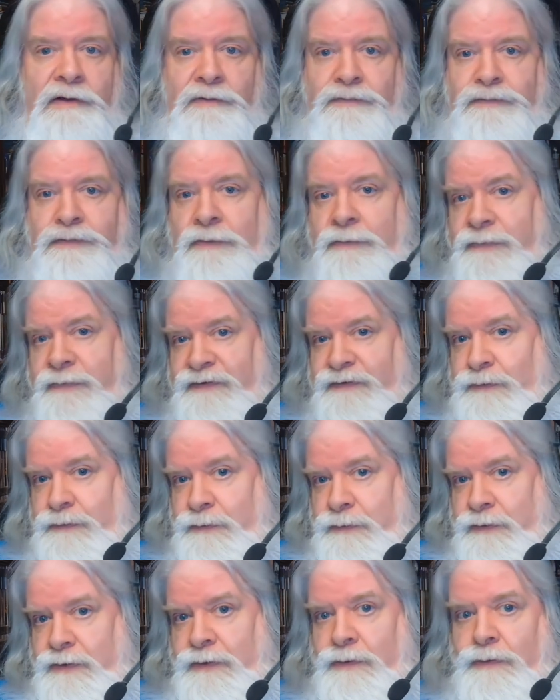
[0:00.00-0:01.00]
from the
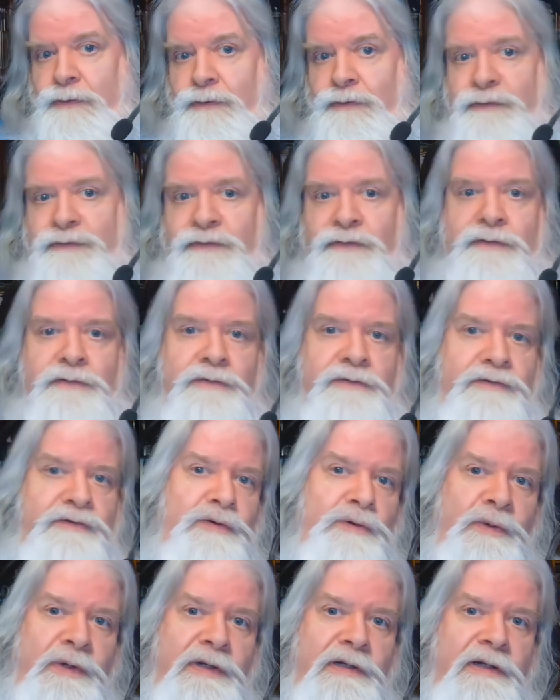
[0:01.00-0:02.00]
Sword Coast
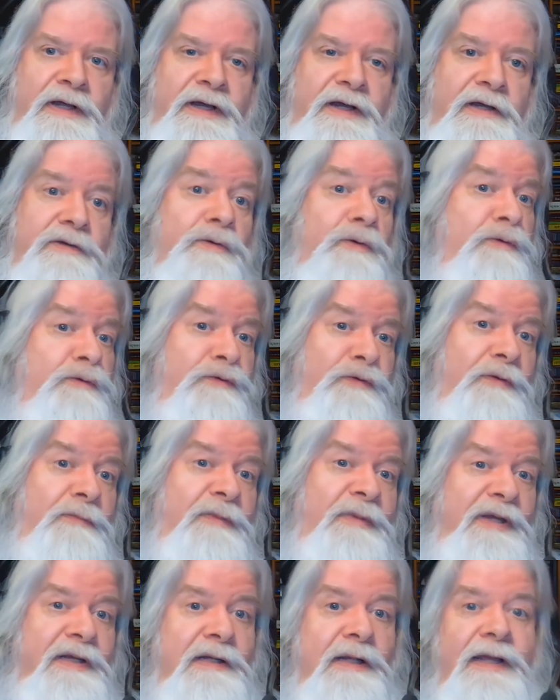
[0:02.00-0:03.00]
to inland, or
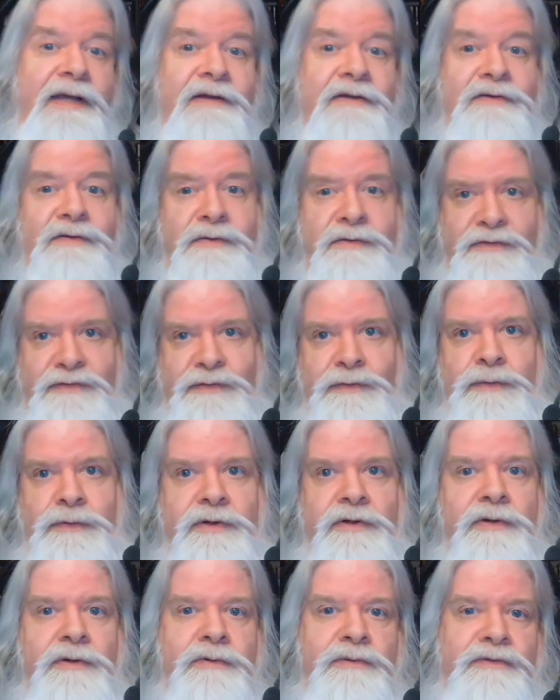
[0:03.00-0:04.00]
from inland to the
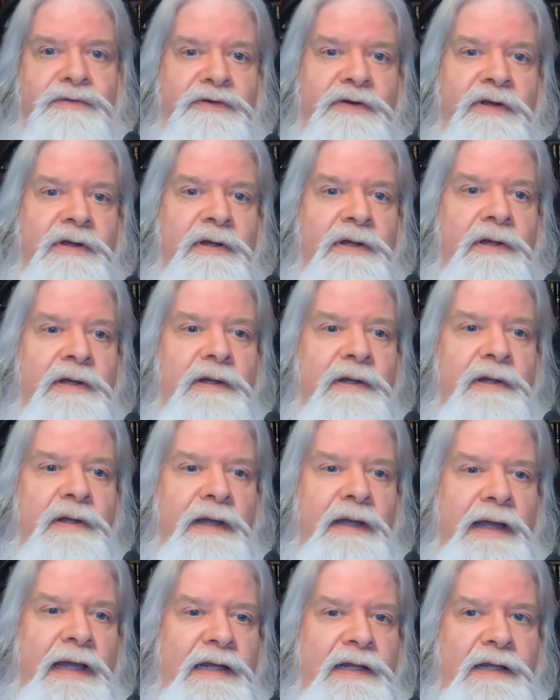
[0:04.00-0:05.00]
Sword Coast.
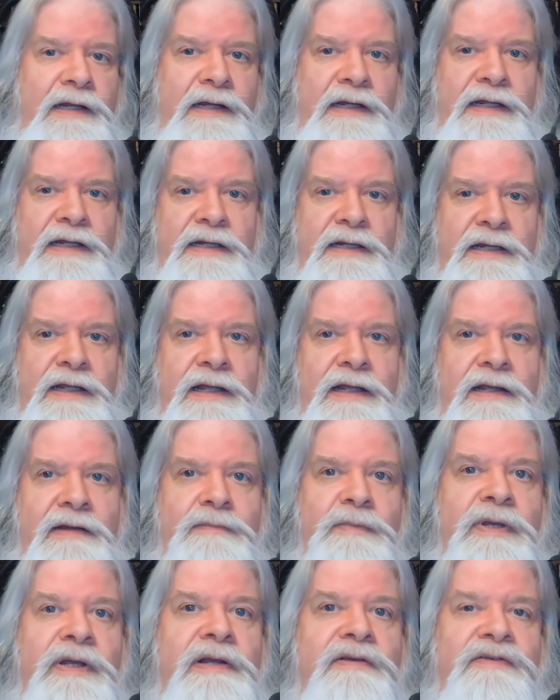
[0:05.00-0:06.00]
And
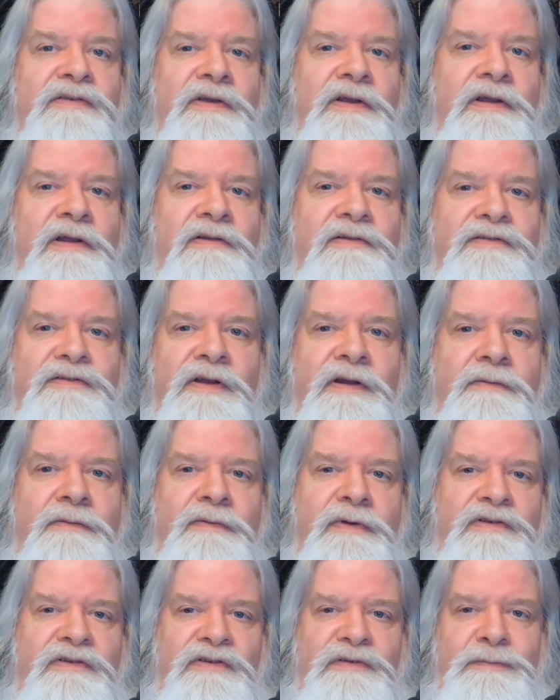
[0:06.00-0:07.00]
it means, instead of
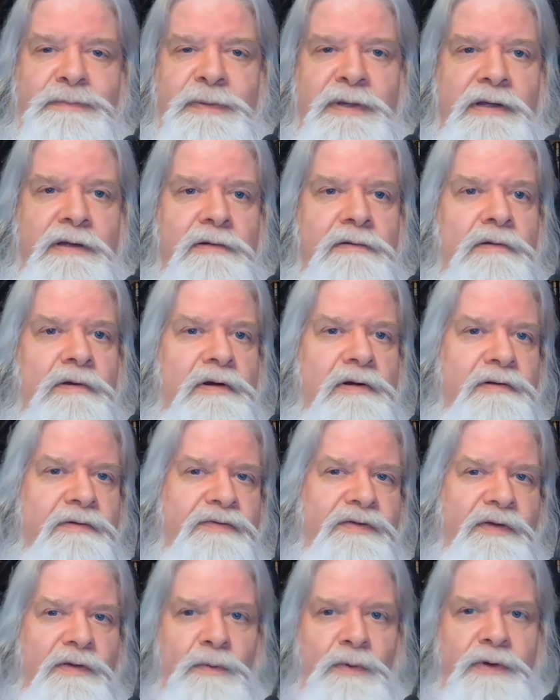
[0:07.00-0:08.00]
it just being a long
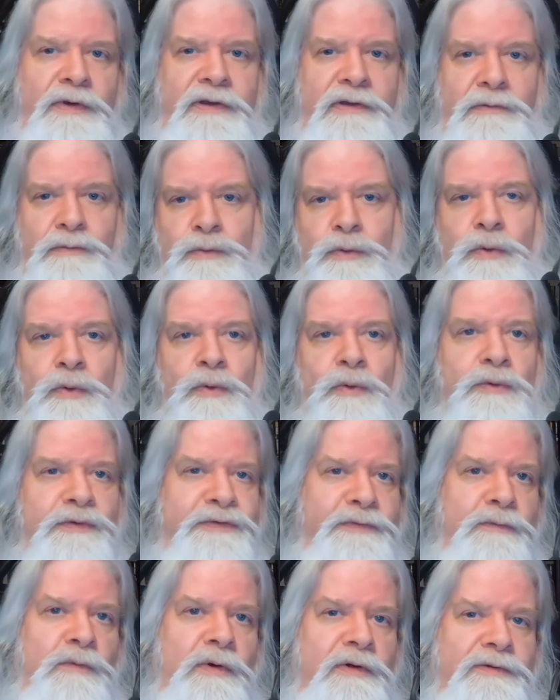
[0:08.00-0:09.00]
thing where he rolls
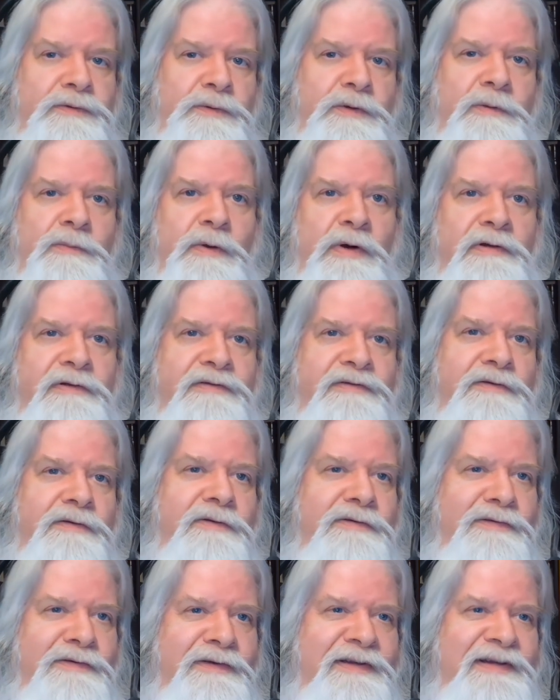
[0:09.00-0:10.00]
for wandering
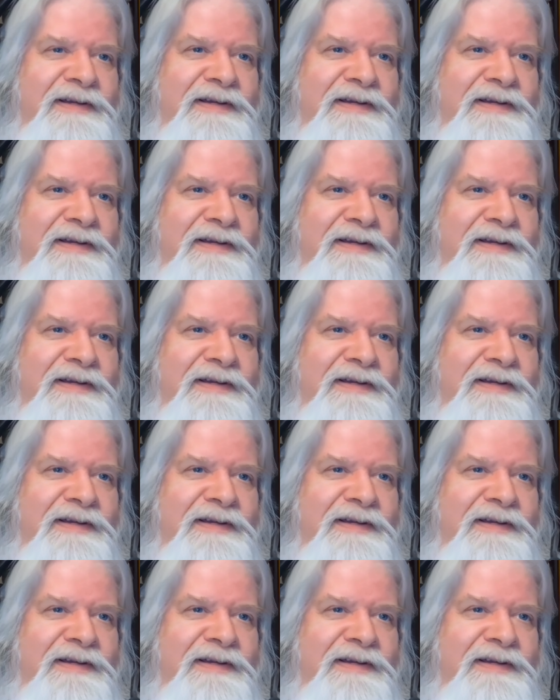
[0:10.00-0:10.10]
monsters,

◆ ◆ ◆ ◆ ◆

- Your objective
Exact copies of the lines from the one containing "[0:01.00-0:02.00]" through the final line of the data are required; pictures are to be omitted.

- Exercise response
[0:01.00-0:02.00]
Sword Coast
[0:02.00-0:03.00]
to inland, or
[0:03.00-0:04.00]
from inland to the
[0:04.00-0:05.00]
Sword Coast.
[0:05.00-0:06.00]
And
[0:06.00-0:07.00]
it means, instead of
[0:07.00-0:08.00]
it just being a long
[0:08.00-0:09.00]
thing where he rolls
[0:09.00-0:10.00]
for wandering
[0:10.00-0:10.10]
monsters,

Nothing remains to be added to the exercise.